# Examining Racial Discrimination in the US Job Market

### Background
Racial discrimination continues to be pervasive in cultures throughout the world. Researchers examined the level of racial discrimination in the United States labor market by randomly assigning identical résumés to black-sounding or white-sounding names and observing the impact on requests for interviews from employers.

### Data
In the dataset provided, each row represents a resume. The 'race' column has two values, 'b' and 'w', indicating black-sounding and white-sounding. The column 'call' has two values, 1 and 0, indicating whether the resume received a call from employers or not.

Note that the 'b' and 'w' values in race are assigned randomly to the resumes when presented to the employer.

In [1]:
import pandas as pd
import matplotlib.pyplot as plt
import seaborn as sns
import datetime as dt
import numpy as np
from scipy import stats
%matplotlib inline
sns.set()

In [2]:
data = pd.io.stata.read_stata('data/us_job_market_discrimination.dta')

### Question 1 - 3 

In [3]:
white = data[data.race=='w']
black = data[data.race=='b']

In [4]:
print('Makred white')
print(' - number of resumes: ', white.shape[0])
print(' - number of callbacks: ', int(white['call'].sum()))
print(' - callback ratio: ', round(int(white['call'].sum())/white.shape[0], 4))

print('\nMakred black')
print(' - number of resumes: ', black.shape[0])
print(' - number of callbacks: ', int(black['call'].sum()))
print(' - callback ratio: ', round(int(black['call'].sum())/black.shape[0], 4))

Makred white
 - number of resumes:  2435
 - number of callbacks:  235
 - callback ratio:  0.0965

Makred black
 - number of resumes:  2435
 - number of callbacks:  157
 - callback ratio:  0.0645


Sample size is large. Though the current callback distribution is binomial as number of observations become large, standardized sample means are normally distributed and since actual population **n** would tend towards **infinite** (i.e. a lot of resumes in the real world), *CLT applies*. 
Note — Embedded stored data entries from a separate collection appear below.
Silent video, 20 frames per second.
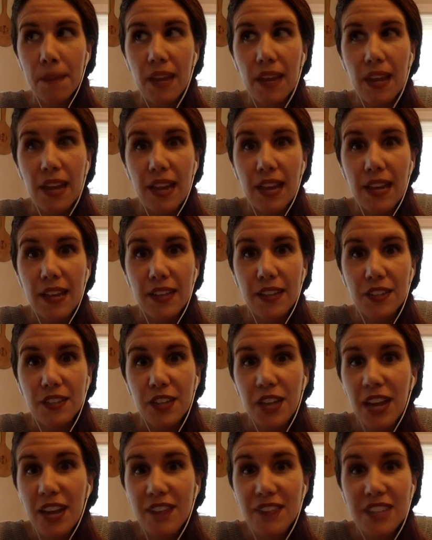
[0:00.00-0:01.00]
And
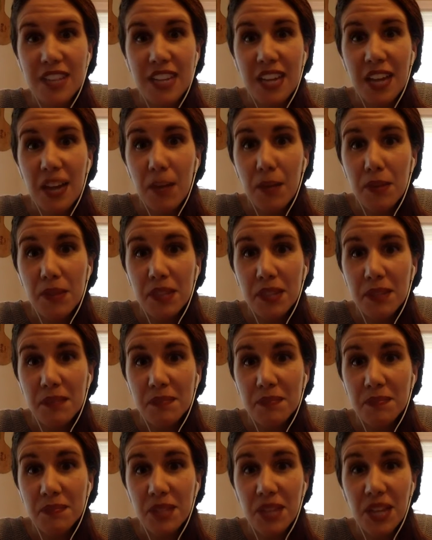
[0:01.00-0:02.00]
you have to hang out with
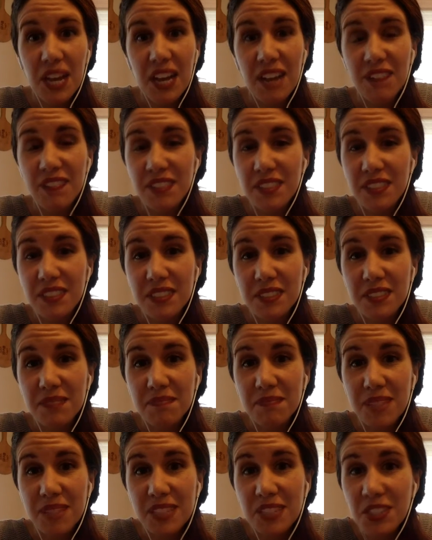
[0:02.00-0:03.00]
them. You have to
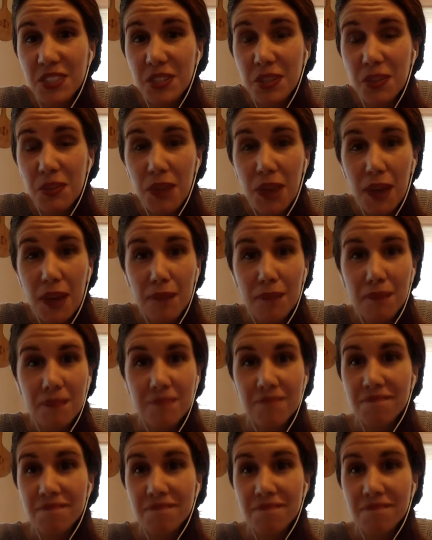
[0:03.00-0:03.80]
get to know them.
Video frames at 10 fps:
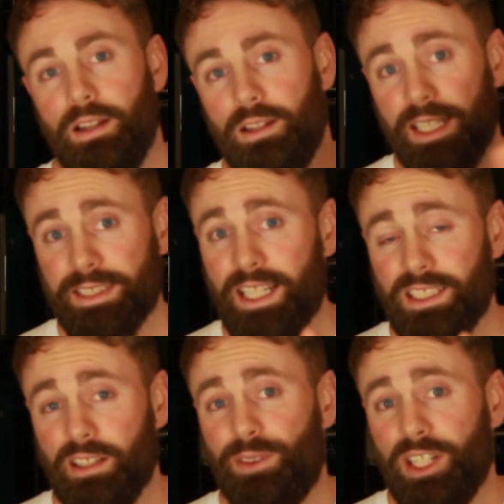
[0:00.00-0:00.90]
Let's get
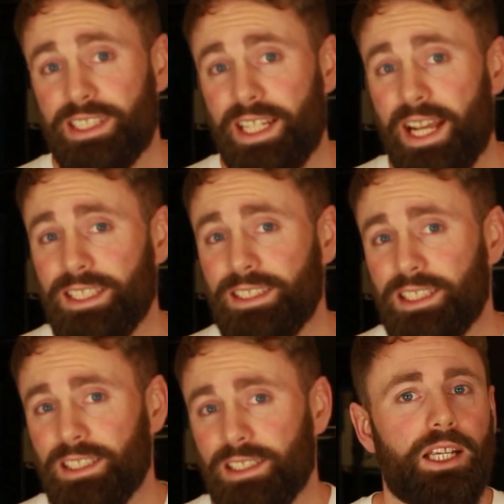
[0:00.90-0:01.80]
into the first
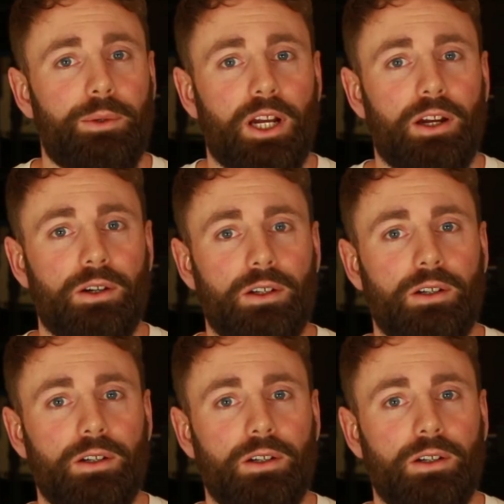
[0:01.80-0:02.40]
test. Here we go.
Two data sets where wee could just compare the sample means in a **2 sample t-test**. Test statistics will be **difference in callback means**, which is same as difference in callback ratio as number of entires is same for each 'b' and 'w' dataset. 

But first let's try bootstrap hypothesis test by drawing random instances from original data and assign to white and black bootstrap samples. I will calculate the difference in means from bootstrap samples and test if the difference is at least as large as the original difference.

**Null Hypothesis:** There is no difference in callback ratio for resumes marked white or black.

**Alternate Hypothesis:** Race influence on resume callbacks is statistically significant.

**Test statistic:** Difference in means of callbacks for 'w' and 'b'

#### Bootstrap test


In [5]:
white = white[['race', 'call']]
black = black[['race', 'call']]

In [6]:
def bootstrap_replicate_1d(data, func):
    bs_sample = np.random.choice(data, size=len(data))
    return func(bs_sample)

def draw_bs_reps(data1, func, size=1):
    bs_replicates = np.empty(size)
    for i in range(size):
        bs_replicates[i] = bootstrap_replicate_1d(data, func)
    return bs_replicates

def diff_of_means(data1, data2):
    return (np.mean(data1) - np.mean(data2))

In [7]:
# Test statistic difference of means

original_diff_means = diff_of_means(white.call, black.call)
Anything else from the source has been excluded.